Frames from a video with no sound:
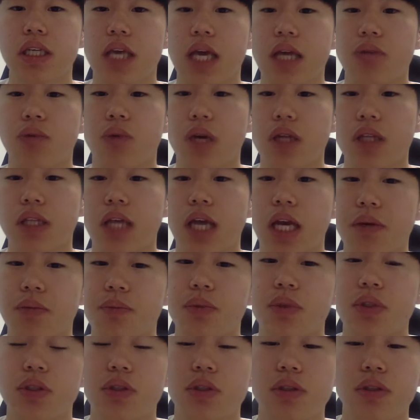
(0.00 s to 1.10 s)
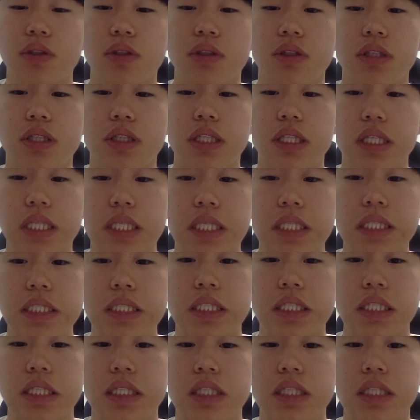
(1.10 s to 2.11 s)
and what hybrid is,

:::::

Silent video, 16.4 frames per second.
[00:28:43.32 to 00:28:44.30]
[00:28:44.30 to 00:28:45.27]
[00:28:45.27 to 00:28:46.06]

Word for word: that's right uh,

:::::

▶ _TASK BRIEF_: Quote the listing above, but only from the line that shows "[00:28:44.30 to 00:28:45.27]" through the line that shows "Word for word: that's".

▶ _OUTPUT BELOW_:
[00:28:44.30 to 00:28:45.27]
[00:28:45.27 to 00:28:46.06]

Word for word: that's right uh,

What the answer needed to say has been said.